[Task to complete]
Repeat only the lines below from the one that contains "(8.00 s to 9.00 s)" through the final line, exactly. Omit pictures.
▼
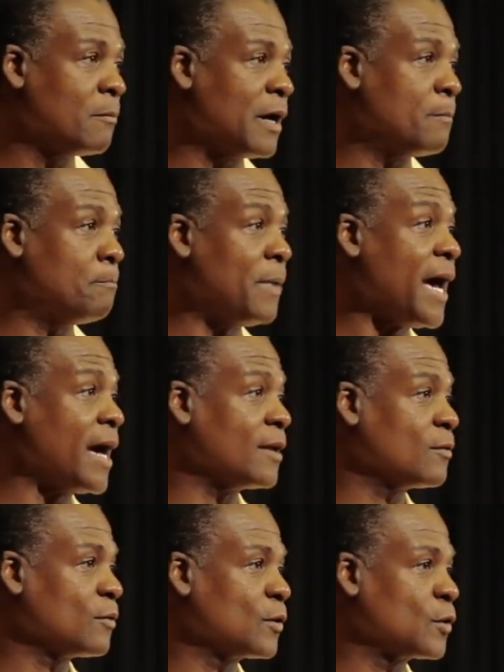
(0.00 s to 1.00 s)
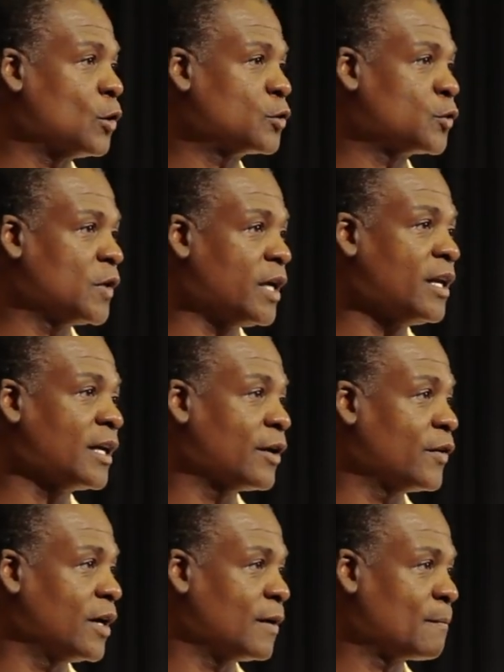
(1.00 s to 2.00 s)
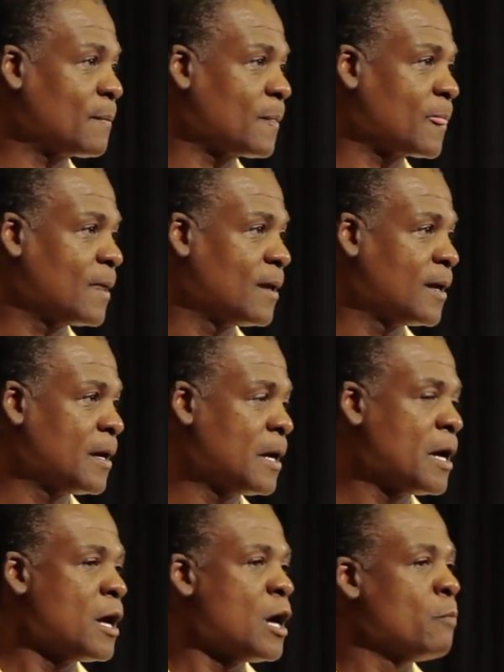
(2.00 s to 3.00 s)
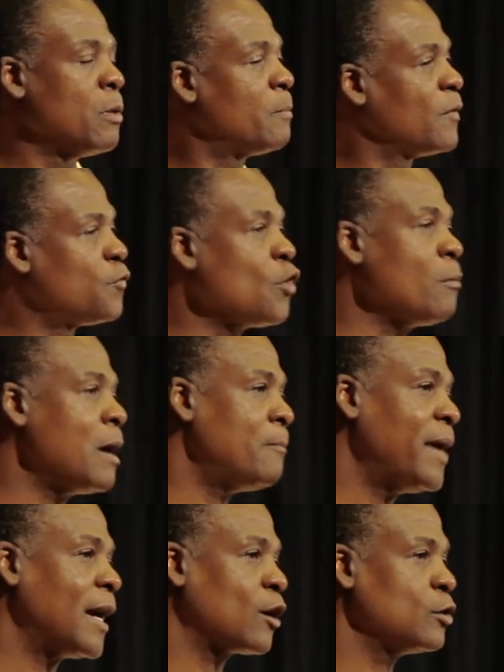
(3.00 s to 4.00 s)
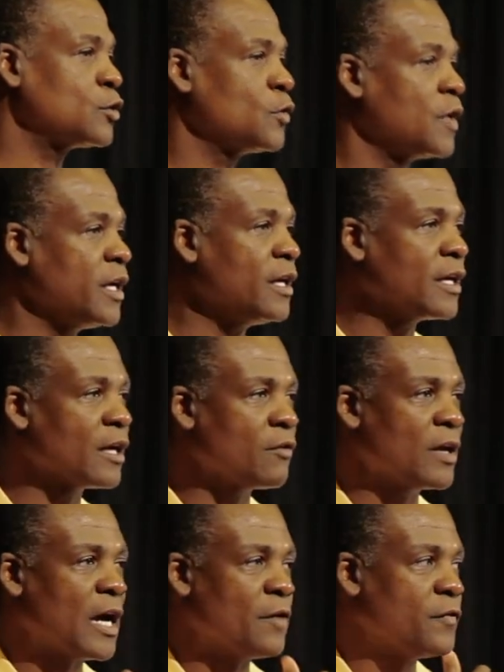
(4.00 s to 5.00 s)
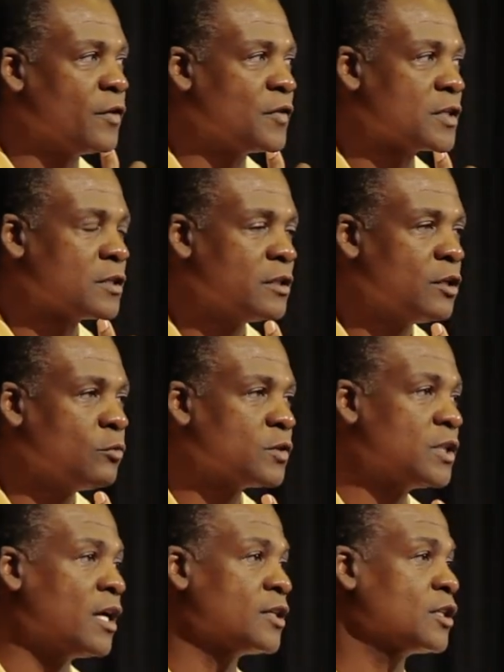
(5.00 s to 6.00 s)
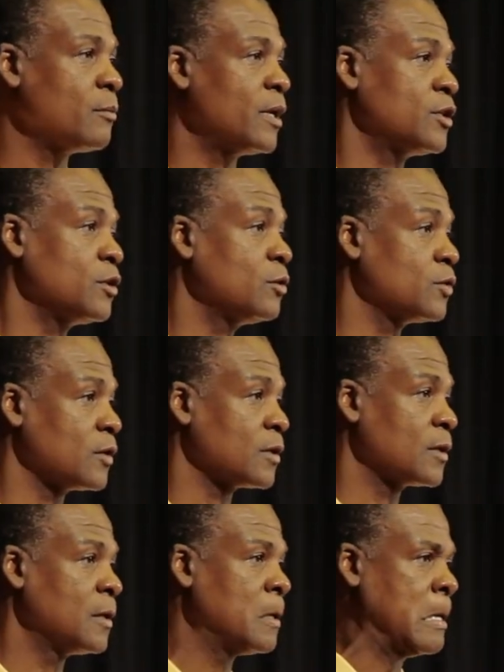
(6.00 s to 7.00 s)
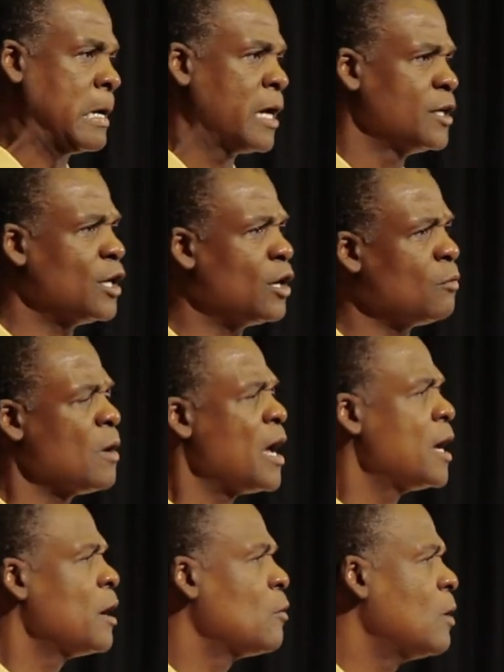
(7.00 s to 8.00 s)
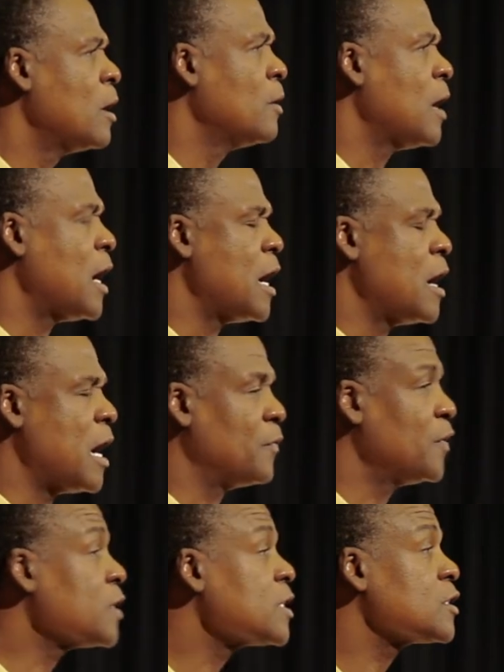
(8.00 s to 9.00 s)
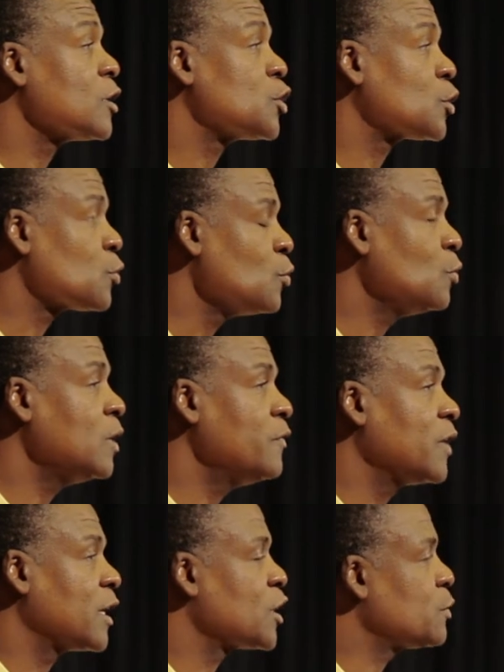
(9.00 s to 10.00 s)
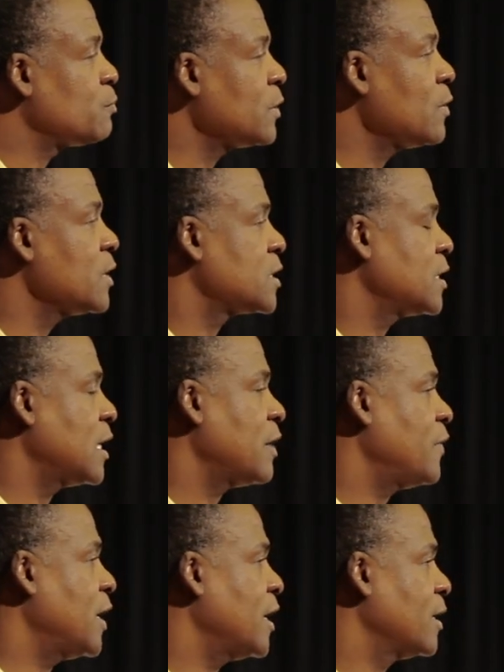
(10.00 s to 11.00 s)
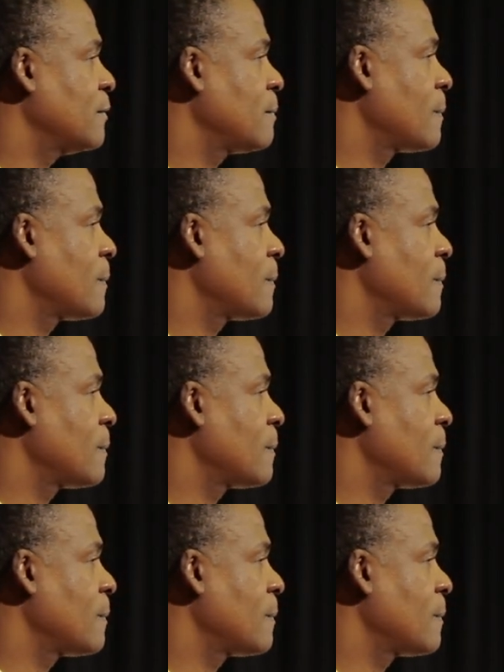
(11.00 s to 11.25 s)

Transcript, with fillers: my bat goes through the hitting area. But before my back goes through the hitting area, I feel this little touch on my shoulder. Now, this is a true living experience that I've had.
▲
[Answer space]
(8.00 s to 9.00 s)
(9.00 s to 10.00 s)
(10.00 s to 11.00 s)
(11.00 s to 11.25 s)

Transcript, with fillers: my bat goes through the hitting area. But before my back goes through the hitting area, I feel this little touch on my shoulder. Now, this is a true living experience that I've had.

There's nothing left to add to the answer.